*** Opening Excerpted records ***
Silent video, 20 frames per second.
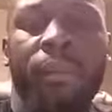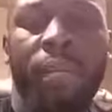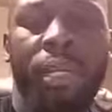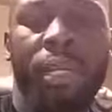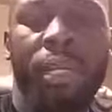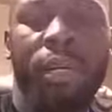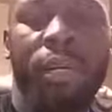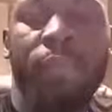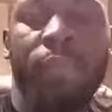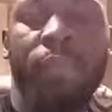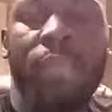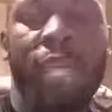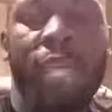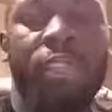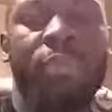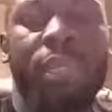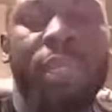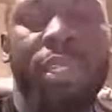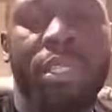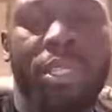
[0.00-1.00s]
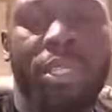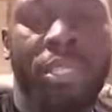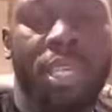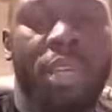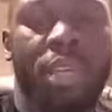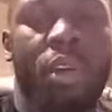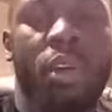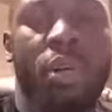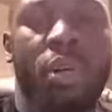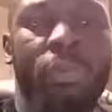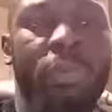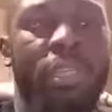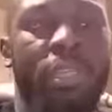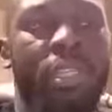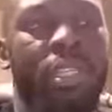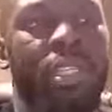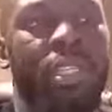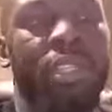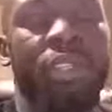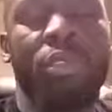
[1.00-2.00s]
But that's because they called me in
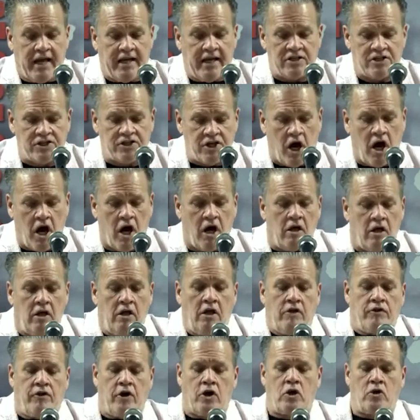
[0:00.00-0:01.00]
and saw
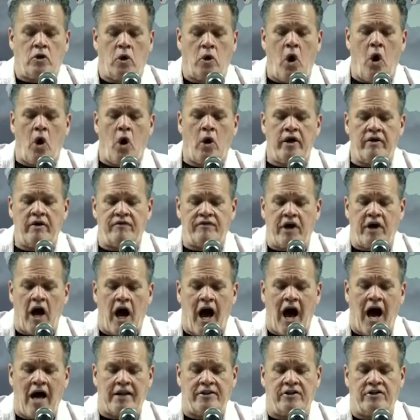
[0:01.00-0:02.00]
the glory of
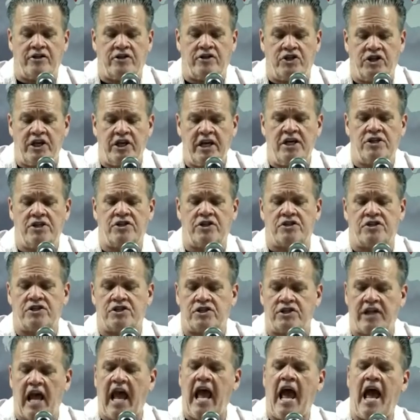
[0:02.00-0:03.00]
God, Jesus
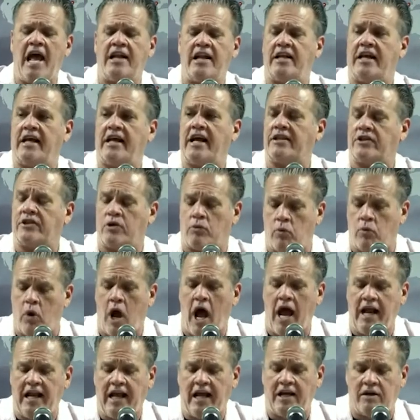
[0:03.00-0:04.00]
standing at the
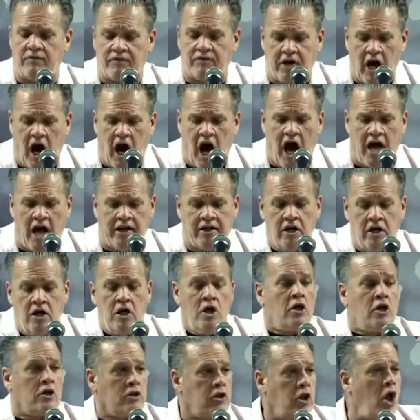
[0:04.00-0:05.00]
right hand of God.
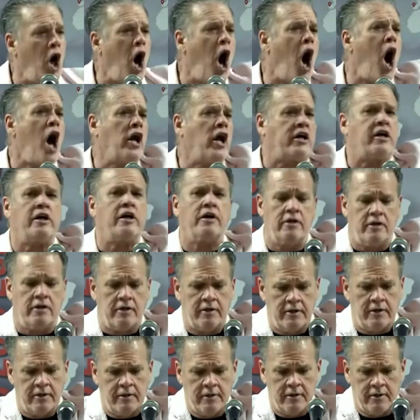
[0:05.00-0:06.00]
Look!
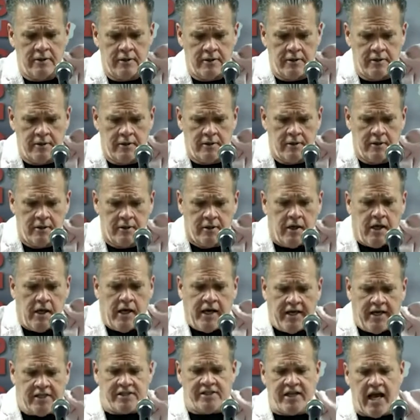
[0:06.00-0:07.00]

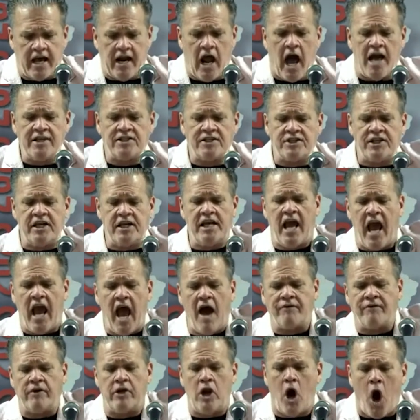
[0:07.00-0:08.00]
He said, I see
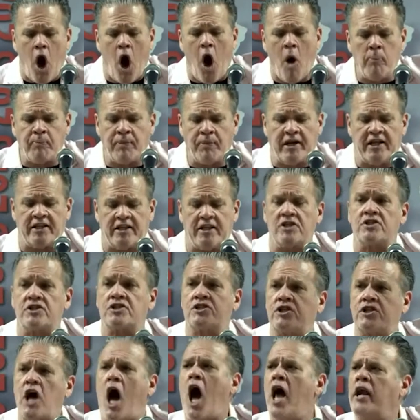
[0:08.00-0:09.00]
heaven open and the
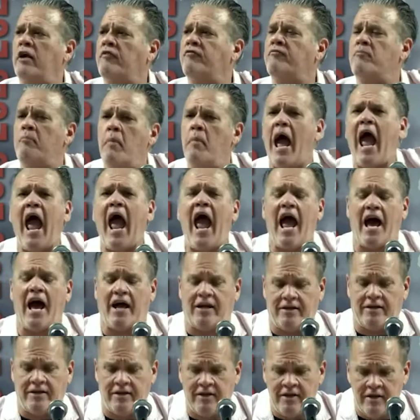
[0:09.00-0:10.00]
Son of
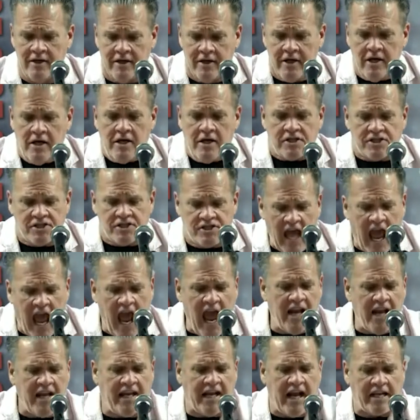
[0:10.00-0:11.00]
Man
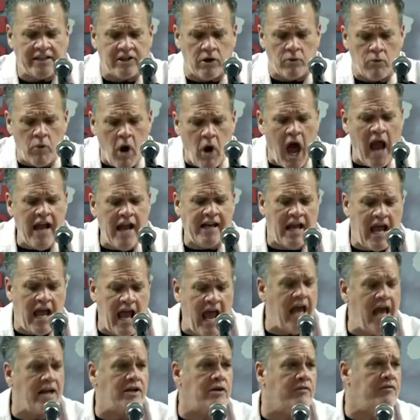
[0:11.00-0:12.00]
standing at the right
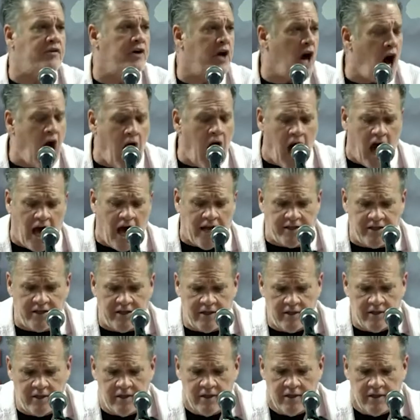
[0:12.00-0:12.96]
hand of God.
*** Closing Excerpted records ***
**The task:** Exact copy, no pictures: reproduce every record above.

**Solved exercise:**
Silent video, 20 frames per second.
[0.00-1.00s]
[1.00-2.00s]
But that's because they called me in
[0:00.00-0:01.00]
and saw
[0:01.00-0:02.00]
the glory of
[0:02.00-0:03.00]
God, Jesus
[0:03.00-0:04.00]
standing at the
[0:04.00-0:05.00]
right hand of God.
[0:05.00-0:06.00]
Look!
[0:06.00-0:07.00]

[0:07.00-0:08.00]
He said, I see
[0:08.00-0:09.00]
heaven open and the
[0:09.00-0:10.00]
Son of
[0:10.00-0:11.00]
Man
[0:11.00-0:12.00]
standing at the right
[0:12.00-0:12.96]
hand of God.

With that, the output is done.